Your task is to extract every entry that follows word for word while excluding the pictures.
━━ Records ━━
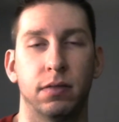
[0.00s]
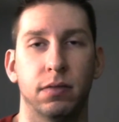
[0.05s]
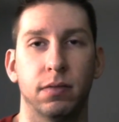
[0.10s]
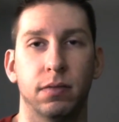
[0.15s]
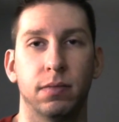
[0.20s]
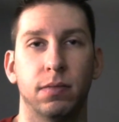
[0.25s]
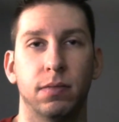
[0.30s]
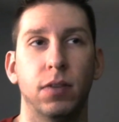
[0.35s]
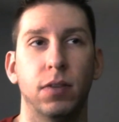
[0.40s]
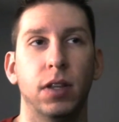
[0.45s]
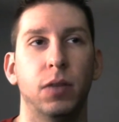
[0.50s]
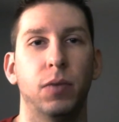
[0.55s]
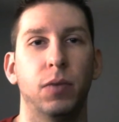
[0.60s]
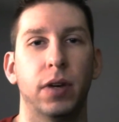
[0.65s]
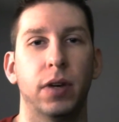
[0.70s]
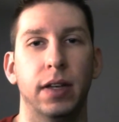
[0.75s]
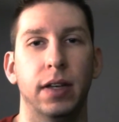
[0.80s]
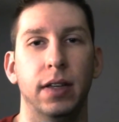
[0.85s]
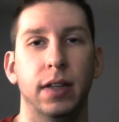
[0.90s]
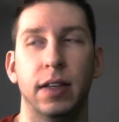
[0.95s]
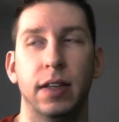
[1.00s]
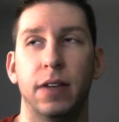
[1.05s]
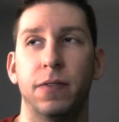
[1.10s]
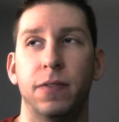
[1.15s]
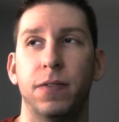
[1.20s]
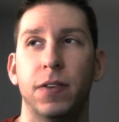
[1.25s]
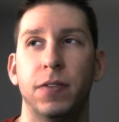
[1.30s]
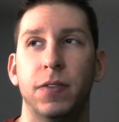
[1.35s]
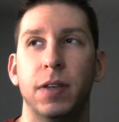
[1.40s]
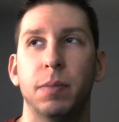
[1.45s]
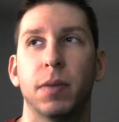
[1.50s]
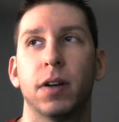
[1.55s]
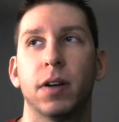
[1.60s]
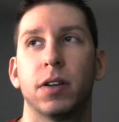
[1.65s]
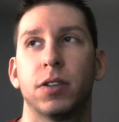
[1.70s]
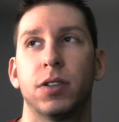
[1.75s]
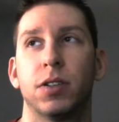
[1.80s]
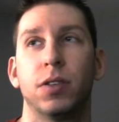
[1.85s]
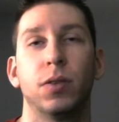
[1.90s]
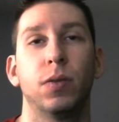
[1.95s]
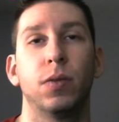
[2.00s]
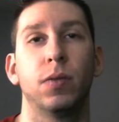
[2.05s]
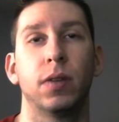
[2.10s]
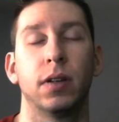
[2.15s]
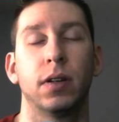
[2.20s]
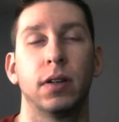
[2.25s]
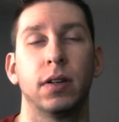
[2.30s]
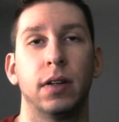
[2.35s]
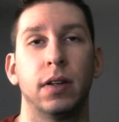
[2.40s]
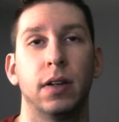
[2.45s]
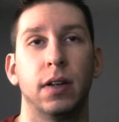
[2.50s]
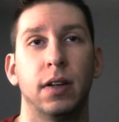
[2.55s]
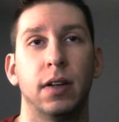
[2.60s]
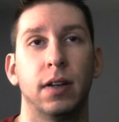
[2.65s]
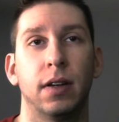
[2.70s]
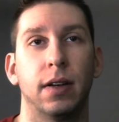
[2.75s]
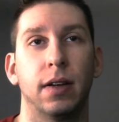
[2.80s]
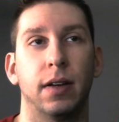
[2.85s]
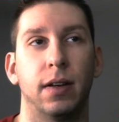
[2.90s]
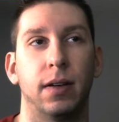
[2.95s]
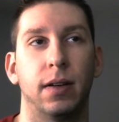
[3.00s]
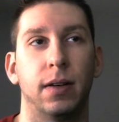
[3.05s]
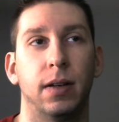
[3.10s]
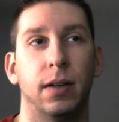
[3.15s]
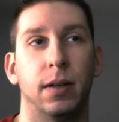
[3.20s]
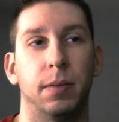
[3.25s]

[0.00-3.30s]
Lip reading: really want to hit that 50 mark soon. But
━━━
Solution below >>
[0.00s]
[0.05s]
[0.10s]
[0.15s]
[0.20s]
[0.25s]
[0.30s]
[0.35s]
[0.40s]
[0.45s]
[0.50s]
[0.55s]
[0.60s]
[0.65s]
[0.70s]
[0.75s]
[0.80s]
[0.85s]
[0.90s]
[0.95s]
[1.00s]
[1.05s]
[1.10s]
[1.15s]
[1.20s]
[1.25s]
[1.30s]
[1.35s]
[1.40s]
[1.45s]
[1.50s]
[1.55s]
[1.60s]
[1.65s]
[1.70s]
[1.75s]
[1.80s]
[1.85s]
[1.90s]
[1.95s]
[2.00s]
[2.05s]
[2.10s]
[2.15s]
[2.20s]
[2.25s]
[2.30s]
[2.35s]
[2.40s]
[2.45s]
[2.50s]
[2.55s]
[2.60s]
[2.65s]
[2.70s]
[2.75s]
[2.80s]
[2.85s]
[2.90s]
[2.95s]
[3.00s]
[3.05s]
[3.10s]
[3.15s]
[3.20s]
[3.25s]

[0.00-3.30s]
Lip reading: really want to hit that 50 mark soon. But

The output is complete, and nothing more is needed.